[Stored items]
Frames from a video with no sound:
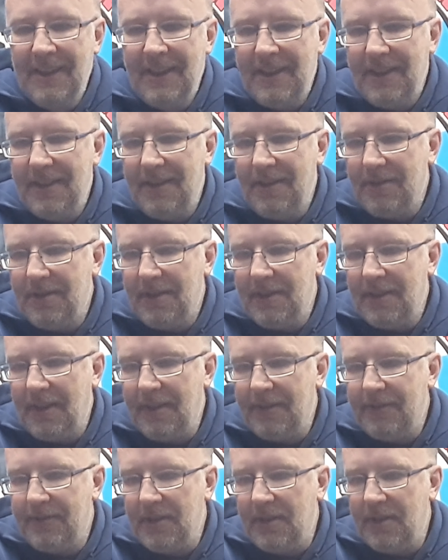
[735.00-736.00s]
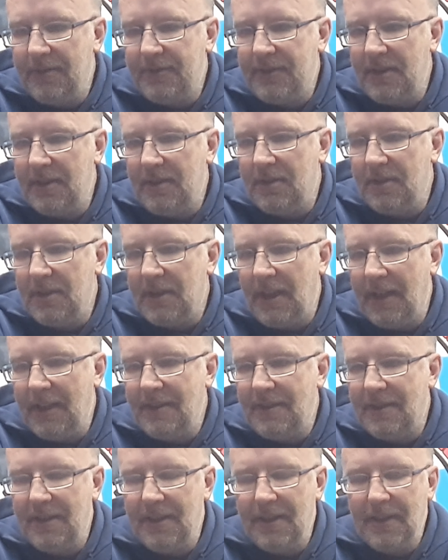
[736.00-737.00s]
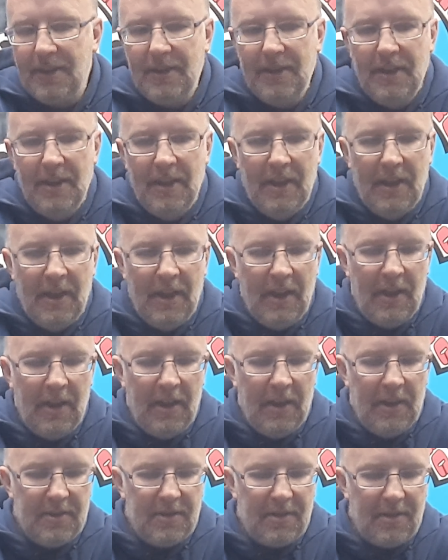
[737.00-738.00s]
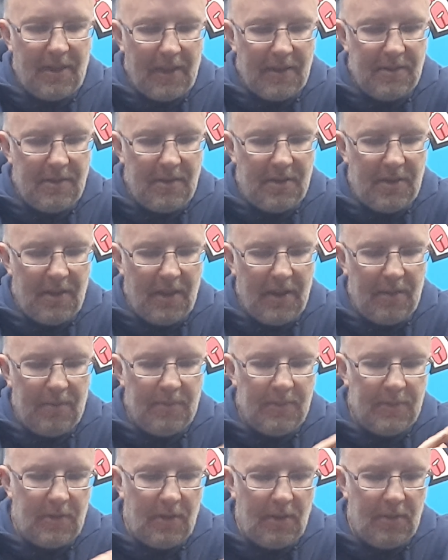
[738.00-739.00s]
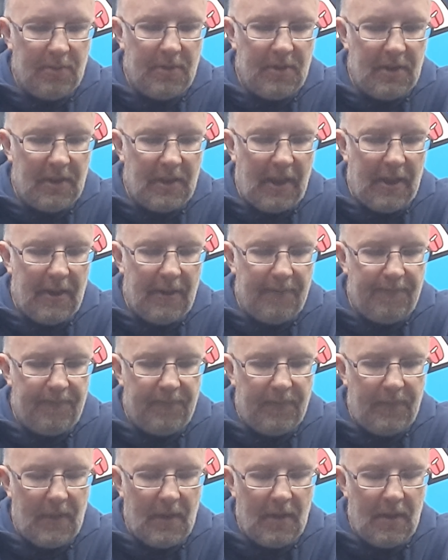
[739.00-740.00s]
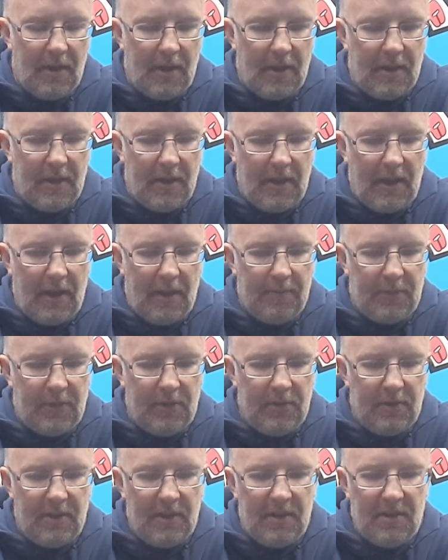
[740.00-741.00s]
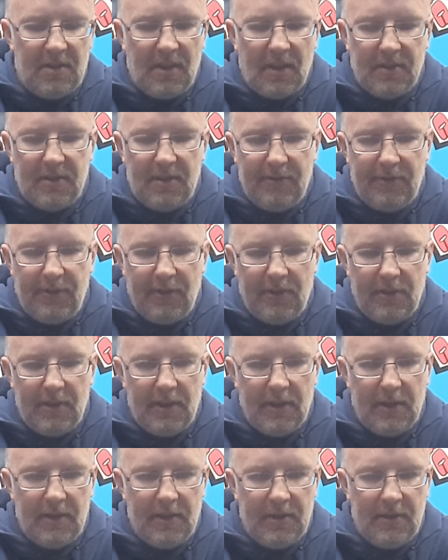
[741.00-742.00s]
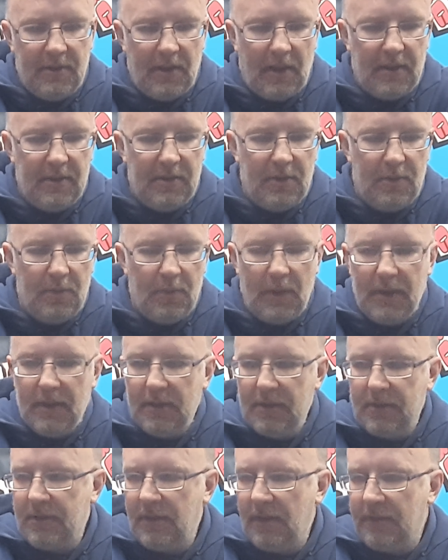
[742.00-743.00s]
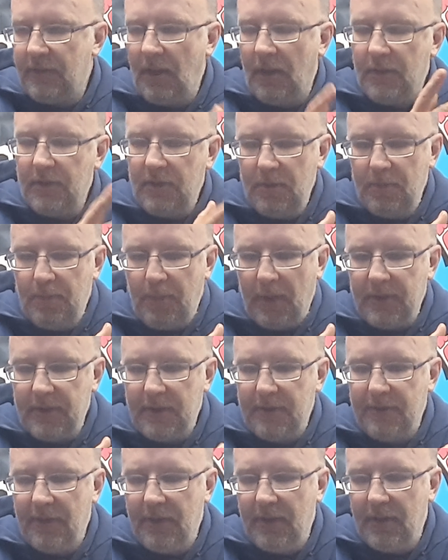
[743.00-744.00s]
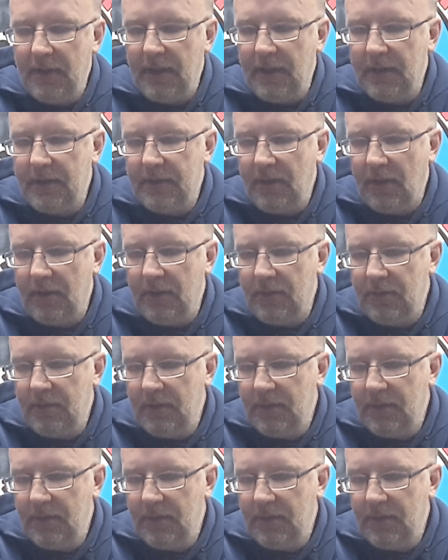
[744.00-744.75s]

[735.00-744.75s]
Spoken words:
you know, you either loved it or you hated it. So that's a shame. So I'm going to get M2C chassis for it and new wheels. I've got a new body for it, so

◆ Task goal ◆
What belongs in the answer is each line above, reproduced exactly, and no picture.

◆ Exercise answer ◆
Frames from a video with no sound:
[735.00-736.00s]
[736.00-737.00s]
[737.00-738.00s]
[738.00-739.00s]
[739.00-740.00s]
[740.00-741.00s]
[741.00-742.00s]
[742.00-743.00s]
[743.00-744.00s]
[744.00-744.75s]

[735.00-744.75s]
Spoken words:
you know, you either loved it or you hated it. So that's a shame. So I'm going to get M2C chassis for it and new wheels. I've got a new body for it, so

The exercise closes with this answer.